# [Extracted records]
+ + +
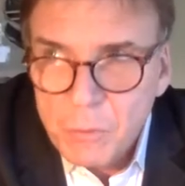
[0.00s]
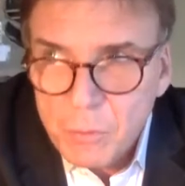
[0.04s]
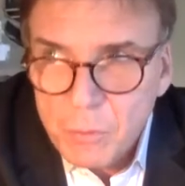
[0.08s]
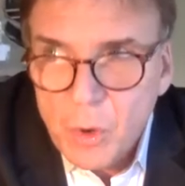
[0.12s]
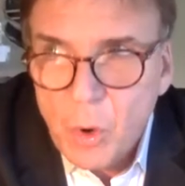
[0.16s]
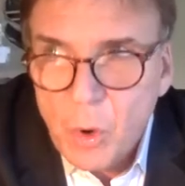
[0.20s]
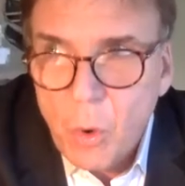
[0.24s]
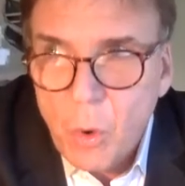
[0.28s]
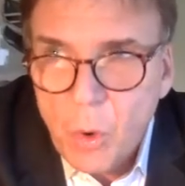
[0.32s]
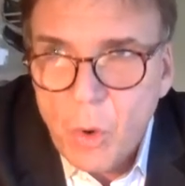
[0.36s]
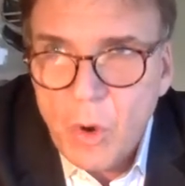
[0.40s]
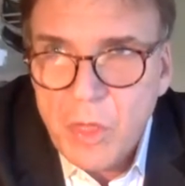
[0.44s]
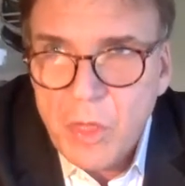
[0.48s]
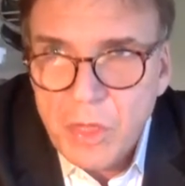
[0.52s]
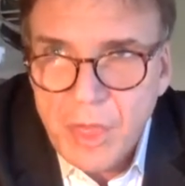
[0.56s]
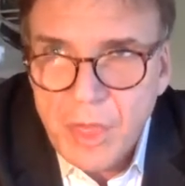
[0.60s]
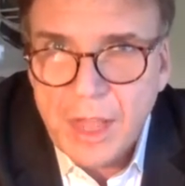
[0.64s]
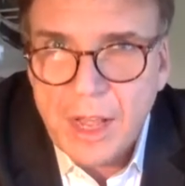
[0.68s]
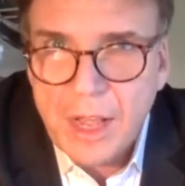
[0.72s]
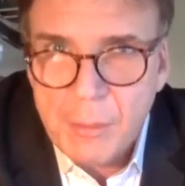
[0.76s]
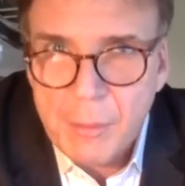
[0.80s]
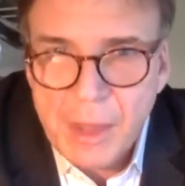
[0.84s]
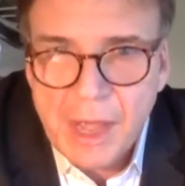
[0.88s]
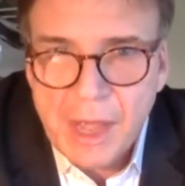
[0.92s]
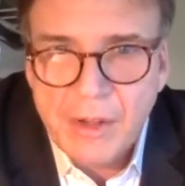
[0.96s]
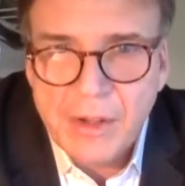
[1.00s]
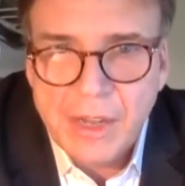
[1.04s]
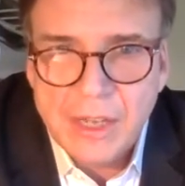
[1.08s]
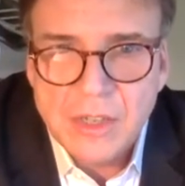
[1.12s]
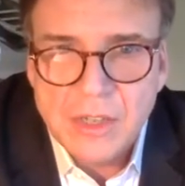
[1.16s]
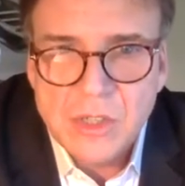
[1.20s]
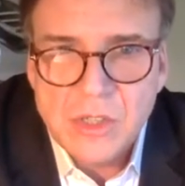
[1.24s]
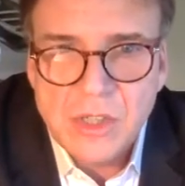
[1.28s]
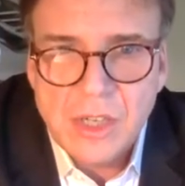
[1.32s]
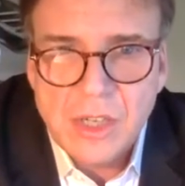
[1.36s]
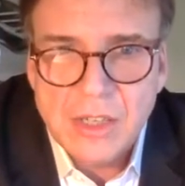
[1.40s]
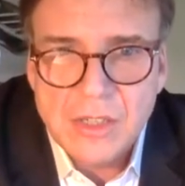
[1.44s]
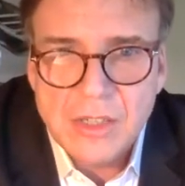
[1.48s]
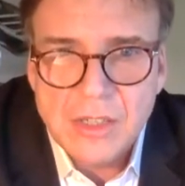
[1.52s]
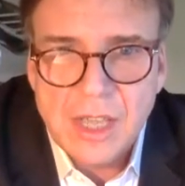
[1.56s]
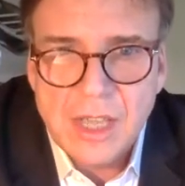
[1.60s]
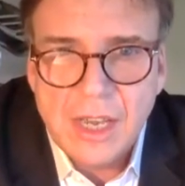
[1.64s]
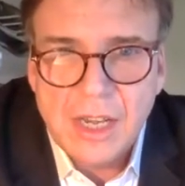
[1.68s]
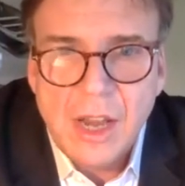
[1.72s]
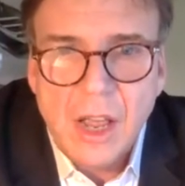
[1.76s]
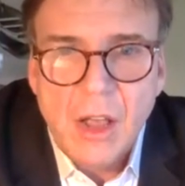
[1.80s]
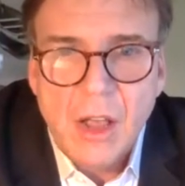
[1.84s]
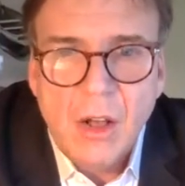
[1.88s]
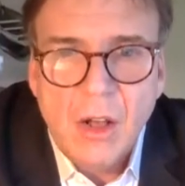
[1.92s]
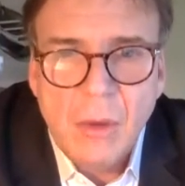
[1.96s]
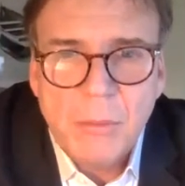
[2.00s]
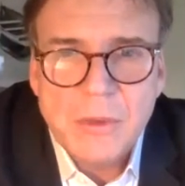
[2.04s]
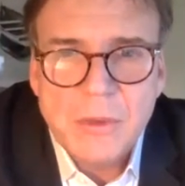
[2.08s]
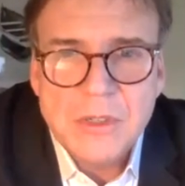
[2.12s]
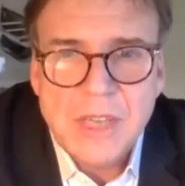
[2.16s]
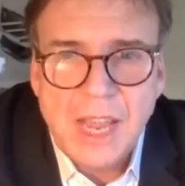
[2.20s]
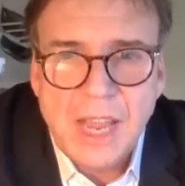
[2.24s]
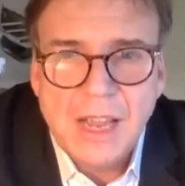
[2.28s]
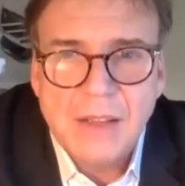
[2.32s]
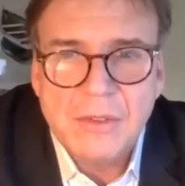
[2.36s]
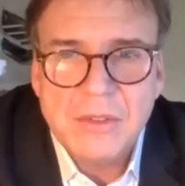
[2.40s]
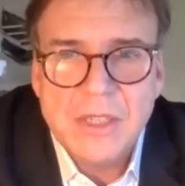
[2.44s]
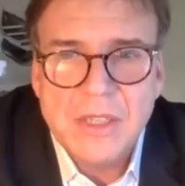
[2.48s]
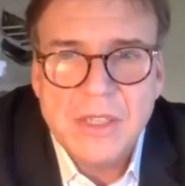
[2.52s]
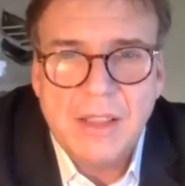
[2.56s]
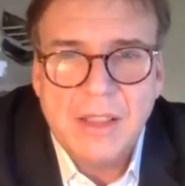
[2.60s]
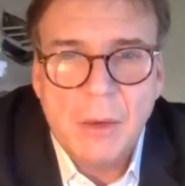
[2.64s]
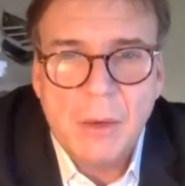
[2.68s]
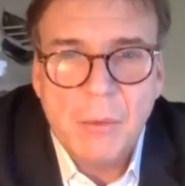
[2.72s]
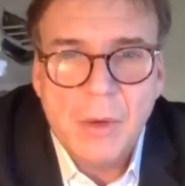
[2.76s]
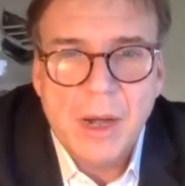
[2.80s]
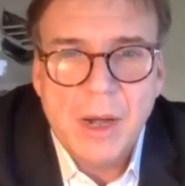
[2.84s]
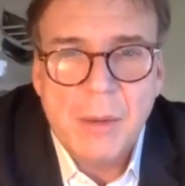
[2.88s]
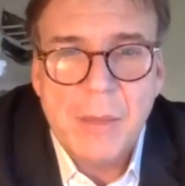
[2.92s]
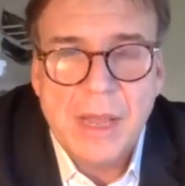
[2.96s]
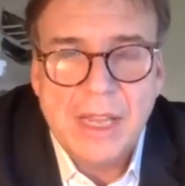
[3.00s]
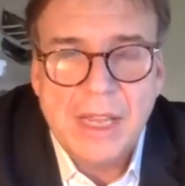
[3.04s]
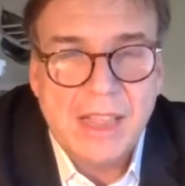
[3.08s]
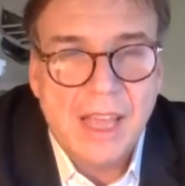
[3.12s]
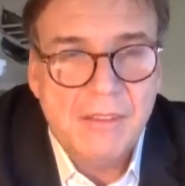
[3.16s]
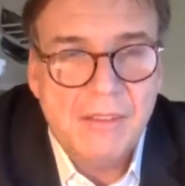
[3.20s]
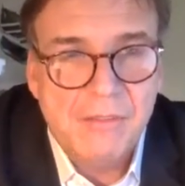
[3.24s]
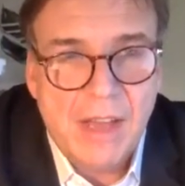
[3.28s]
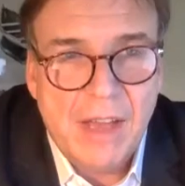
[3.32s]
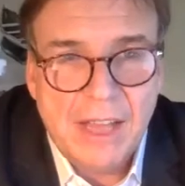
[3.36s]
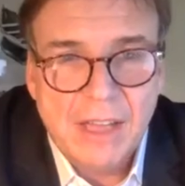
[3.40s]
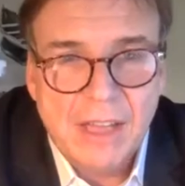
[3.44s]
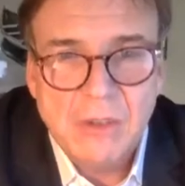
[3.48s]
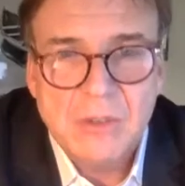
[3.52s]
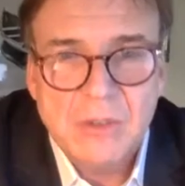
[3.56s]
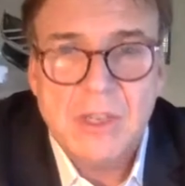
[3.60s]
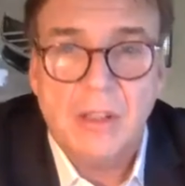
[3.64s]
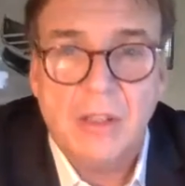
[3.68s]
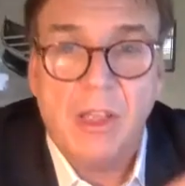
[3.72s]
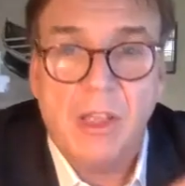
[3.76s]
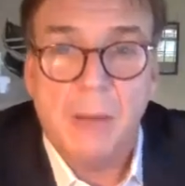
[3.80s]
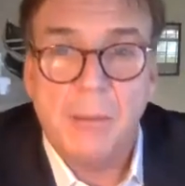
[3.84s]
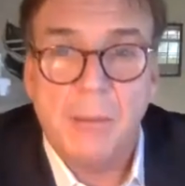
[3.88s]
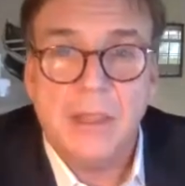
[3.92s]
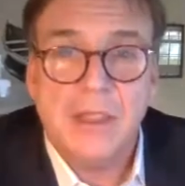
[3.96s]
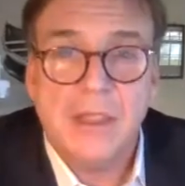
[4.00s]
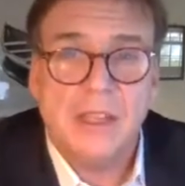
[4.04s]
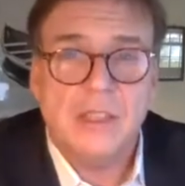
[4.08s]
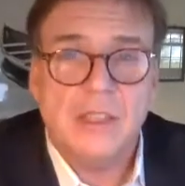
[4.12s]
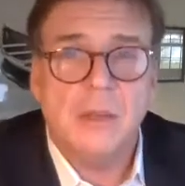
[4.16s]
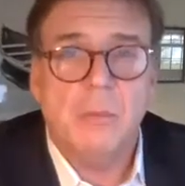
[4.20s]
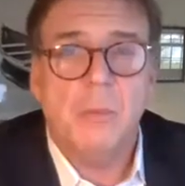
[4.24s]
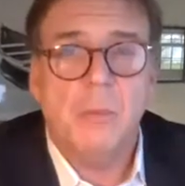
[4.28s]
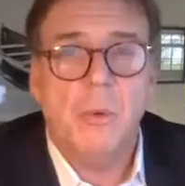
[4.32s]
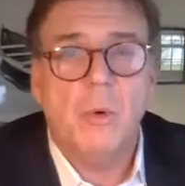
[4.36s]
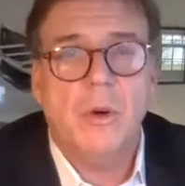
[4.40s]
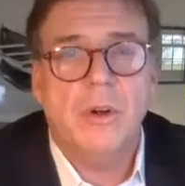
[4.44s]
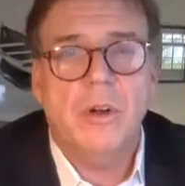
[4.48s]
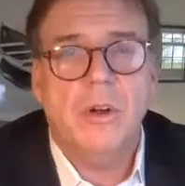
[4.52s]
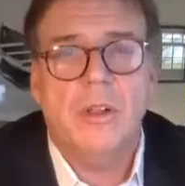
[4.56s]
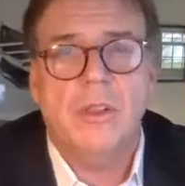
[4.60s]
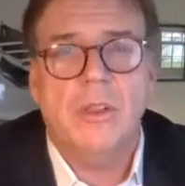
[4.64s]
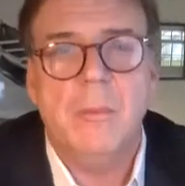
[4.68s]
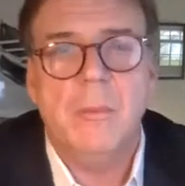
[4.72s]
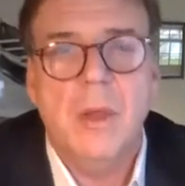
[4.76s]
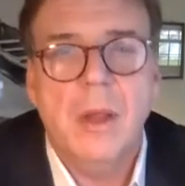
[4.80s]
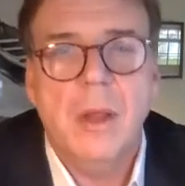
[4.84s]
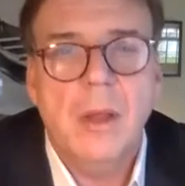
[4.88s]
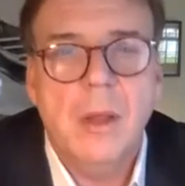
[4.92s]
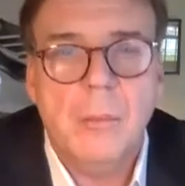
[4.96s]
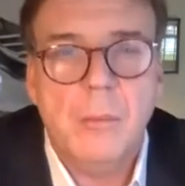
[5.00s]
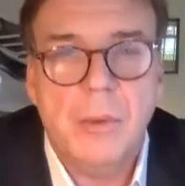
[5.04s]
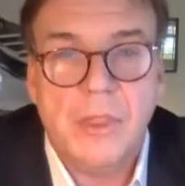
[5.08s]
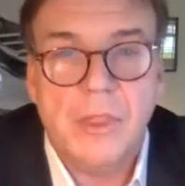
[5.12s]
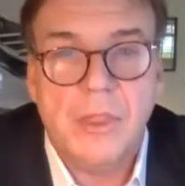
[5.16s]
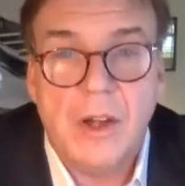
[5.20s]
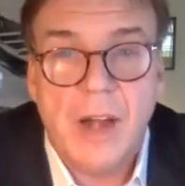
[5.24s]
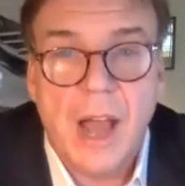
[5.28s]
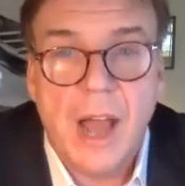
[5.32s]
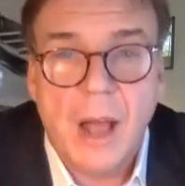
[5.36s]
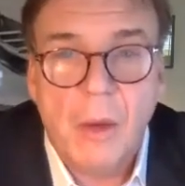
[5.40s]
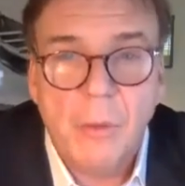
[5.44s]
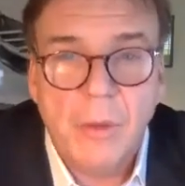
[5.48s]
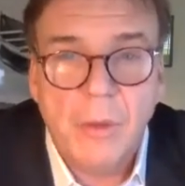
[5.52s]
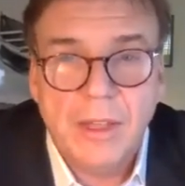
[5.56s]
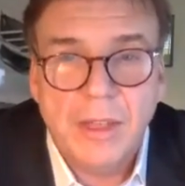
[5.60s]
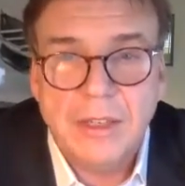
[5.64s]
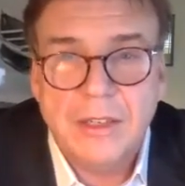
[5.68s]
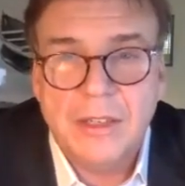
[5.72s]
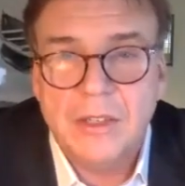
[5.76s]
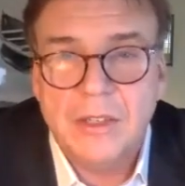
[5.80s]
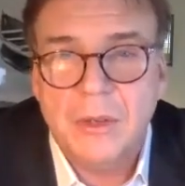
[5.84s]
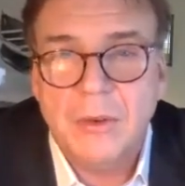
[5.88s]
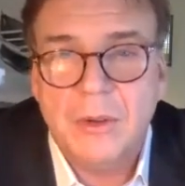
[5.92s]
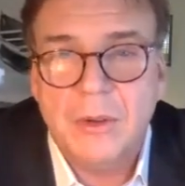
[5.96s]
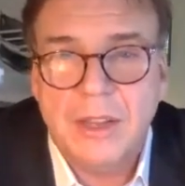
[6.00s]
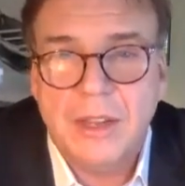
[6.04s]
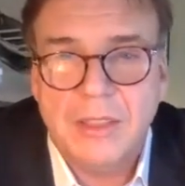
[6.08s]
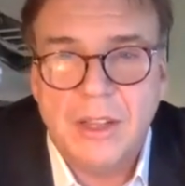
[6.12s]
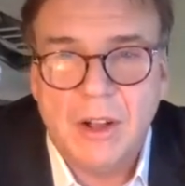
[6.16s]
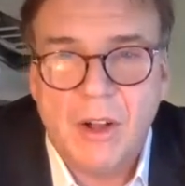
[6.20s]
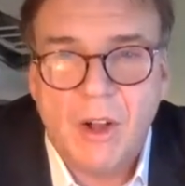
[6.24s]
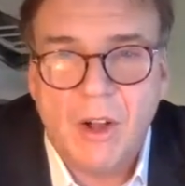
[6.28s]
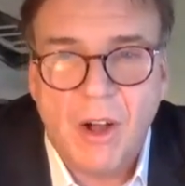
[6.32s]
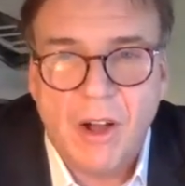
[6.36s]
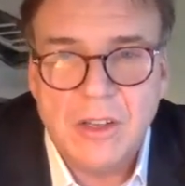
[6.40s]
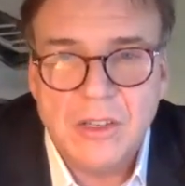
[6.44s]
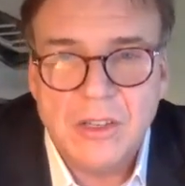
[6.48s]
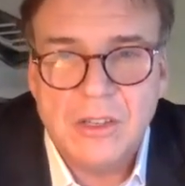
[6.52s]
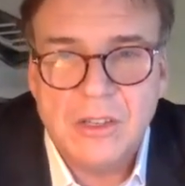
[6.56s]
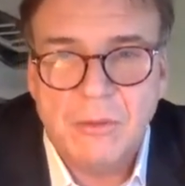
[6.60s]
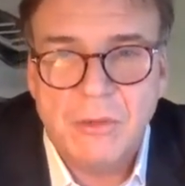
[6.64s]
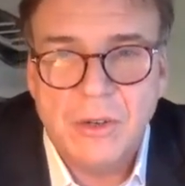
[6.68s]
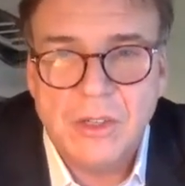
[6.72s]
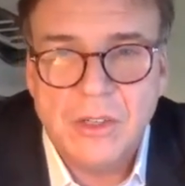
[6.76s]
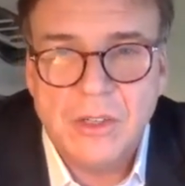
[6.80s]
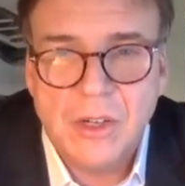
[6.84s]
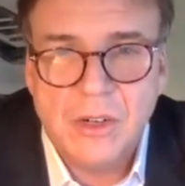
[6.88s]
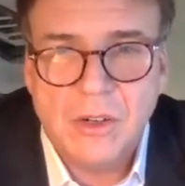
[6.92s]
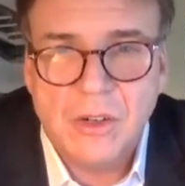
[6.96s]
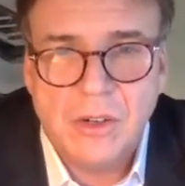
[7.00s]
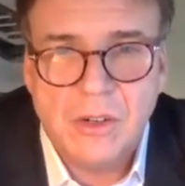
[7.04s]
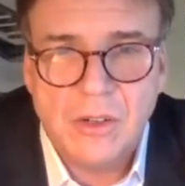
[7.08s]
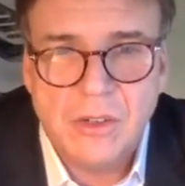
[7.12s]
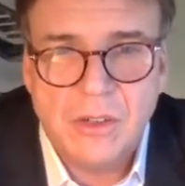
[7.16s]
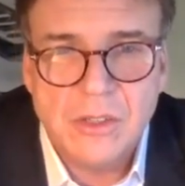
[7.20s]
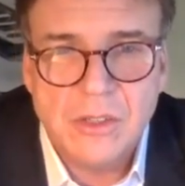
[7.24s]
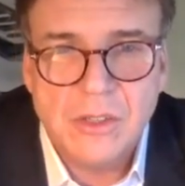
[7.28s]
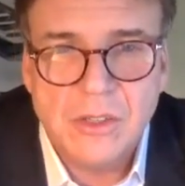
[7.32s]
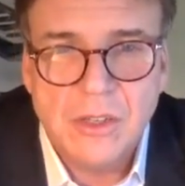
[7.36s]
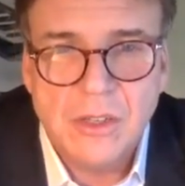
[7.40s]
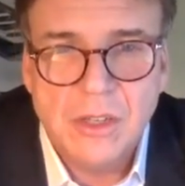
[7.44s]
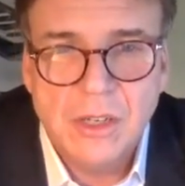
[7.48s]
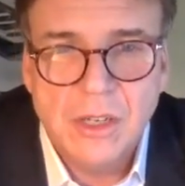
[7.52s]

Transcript: core thing about ESG is that almost half say they want to make that values alignment that's important to them, but they're not willing to do it at the cost of returns.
+ + +
# [Work to be completed]
Where pictures sit among the data above, omit them, and output the rest exactly.

# [Response]
[0.00s]
[0.04s]
[0.08s]
[0.12s]
[0.16s]
[0.20s]
[0.24s]
[0.28s]
[0.32s]
[0.36s]
[0.40s]
[0.44s]
[0.48s]
[0.52s]
[0.56s]
[0.60s]
[0.64s]
[0.68s]
[0.72s]
[0.76s]
[0.80s]
[0.84s]
[0.88s]
[0.92s]
[0.96s]
[1.00s]
[1.04s]
[1.08s]
[1.12s]
[1.16s]
[1.20s]
[1.24s]
[1.28s]
[1.32s]
[1.36s]
[1.40s]
[1.44s]
[1.48s]
[1.52s]
[1.56s]
[1.60s]
[1.64s]
[1.68s]
[1.72s]
[1.76s]
[1.80s]
[1.84s]
[1.88s]
[1.92s]
[1.96s]
[2.00s]
[2.04s]
[2.08s]
[2.12s]
[2.16s]
[2.20s]
[2.24s]
[2.28s]
[2.32s]
[2.36s]
[2.40s]
[2.44s]
[2.48s]
[2.52s]
[2.56s]
[2.60s]
[2.64s]
[2.68s]
[2.72s]
[2.76s]
[2.80s]
[2.84s]
[2.88s]
[2.92s]
[2.96s]
[3.00s]
[3.04s]
[3.08s]
[3.12s]
[3.16s]
[3.20s]
[3.24s]
[3.28s]
[3.32s]
[3.36s]
[3.40s]
[3.44s]
[3.48s]
[3.52s]
[3.56s]
[3.60s]
[3.64s]
[3.68s]
[3.72s]
[3.76s]
[3.80s]
[3.84s]
[3.88s]
[3.92s]
[3.96s]
[4.00s]
[4.04s]
[4.08s]
[4.12s]
[4.16s]
[4.20s]
[4.24s]
[4.28s]
[4.32s]
[4.36s]
[4.40s]
[4.44s]
[4.48s]
[4.52s]
[4.56s]
[4.60s]
[4.64s]
[4.68s]
[4.72s]
[4.76s]
[4.80s]
[4.84s]
[4.88s]
[4.92s]
[4.96s]
[5.00s]
[5.04s]
[5.08s]
[5.12s]
[5.16s]
[5.20s]
[5.24s]
[5.28s]
[5.32s]
[5.36s]
[5.40s]
[5.44s]
[5.48s]
[5.52s]
[5.56s]
[5.60s]
[5.64s]
[5.68s]
[5.72s]
[5.76s]
[5.80s]
[5.84s]
[5.88s]
[5.92s]
[5.96s]
[6.00s]
[6.04s]
[6.08s]
[6.12s]
[6.16s]
[6.20s]
[6.24s]
[6.28s]
[6.32s]
[6.36s]
[6.40s]
[6.44s]
[6.48s]
[6.52s]
[6.56s]
[6.60s]
[6.64s]
[6.68s]
[6.72s]
[6.76s]
[6.80s]
[6.84s]
[6.88s]
[6.92s]
[6.96s]
[7.00s]
[7.04s]
[7.08s]
[7.12s]
[7.16s]
[7.20s]
[7.24s]
[7.28s]
[7.32s]
[7.36s]
[7.40s]
[7.44s]
[7.48s]
[7.52s]

Transcript: core thing about ESG is that almost half say they want to make that values alignment that's important to them, but they're not willing to do it at the cost of returns.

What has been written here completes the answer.